MPD will start training/implementing body cams, dash cams, GPS

News
This is an archived article and the information in the article may be outdated. Please look at the time stamp on the story to see when it was last updated.
Data pix.

MEMPHIS, Tenn. --  At a news conference on Wednesday, Memphis Police Director Toney Armstrong announced the Memphis Police Department had finally received and started the process of implementing body cameras and in-car cameras.

According to Armstrong, the department received 500 new body cameras for its police officers, and now the department is training 50 officers a day on how and when to use the technology.

Armstrong said if all goes as planned, 2,000 officers will wear body cameras on the streets by the end of the year.

In addition, Armstrong said dash cameras and GPS systems have already been installed in five squad cars, and starting October 1, the devices will be installed in four cars a day.

While on a slower timetable than the other cameras, the department said it expected to have 400 vehicles equipped with dash cams by January 2016, and over the next five years, 500 more will get them.

The dash cams will be activated, along with the body cameras, automatically when the blue lights are turned on, when the patrol rifle or shotgun is removed, when the car reaches a speed of 75 miles per hour or when involved in a crash.

The system can also be activated manually.

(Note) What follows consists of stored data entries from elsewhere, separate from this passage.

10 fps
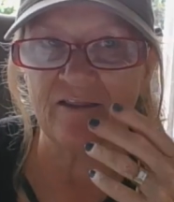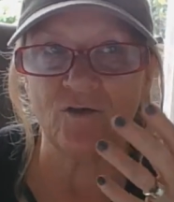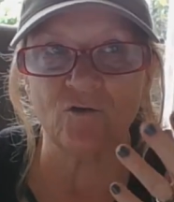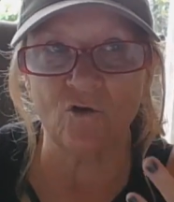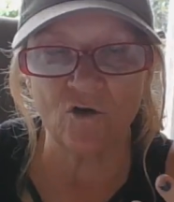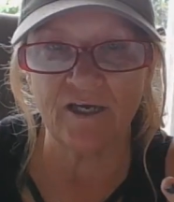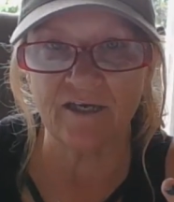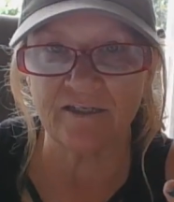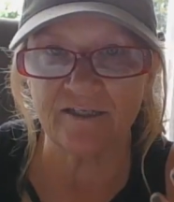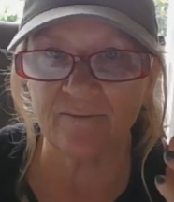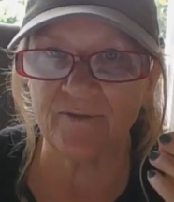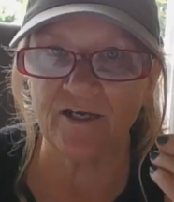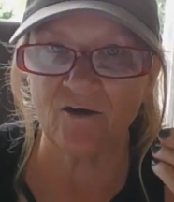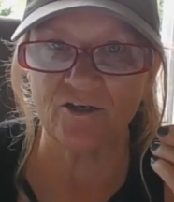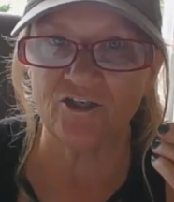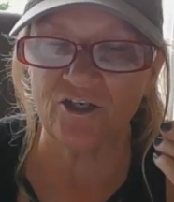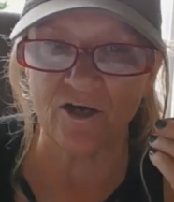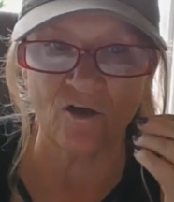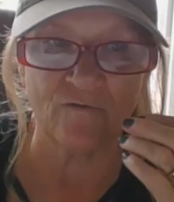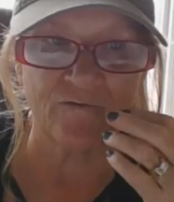and they're looking at something on a
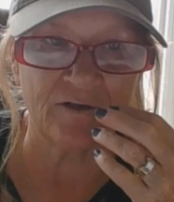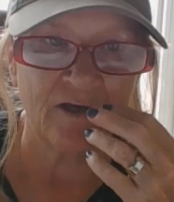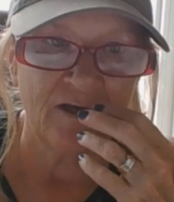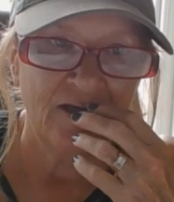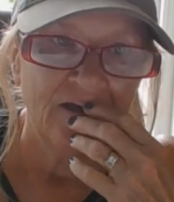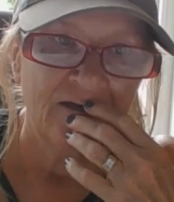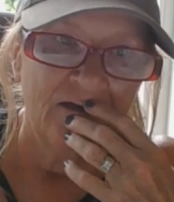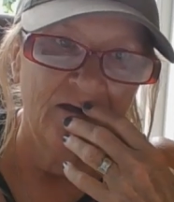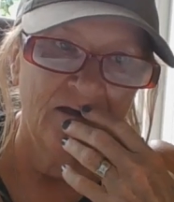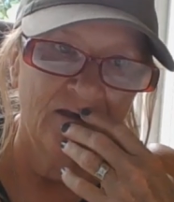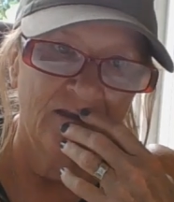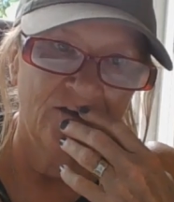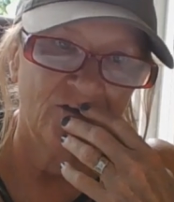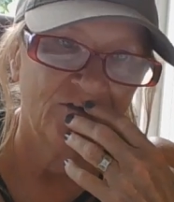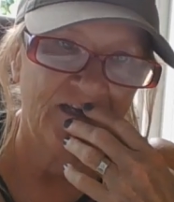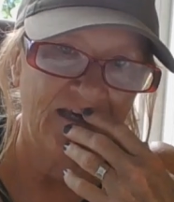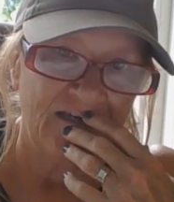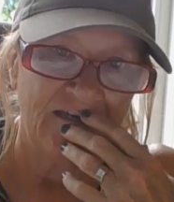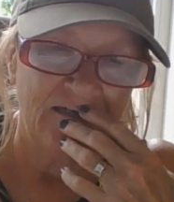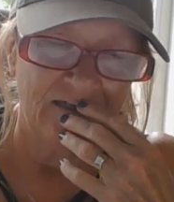shelf, and they're
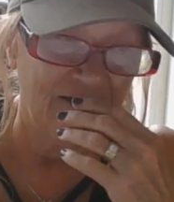taking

During the news conference, Director Armstrong pointed out that the policies surrounding the use of cameras are still a work in progress.

As of right now, policy and procedures state officers will have to activate their body cameras anytime they are called to a scene, and anytime they come into contact with a citizen in addition to the instances listed above.

They will have to let you know they are recording, and the officer cannot alter or delete any video.

Depending on the situation, the officer will either give the footage to the supervisor on the scene or turn it in at the end of the day.

Armstrong said the case will determine whether the public can see the video.

Each officer will have their own camera, and it is their responsibility to make sure the unit isn't damaged, has enough power to last the entire shift and all of the previous day's recordings are taken off the device.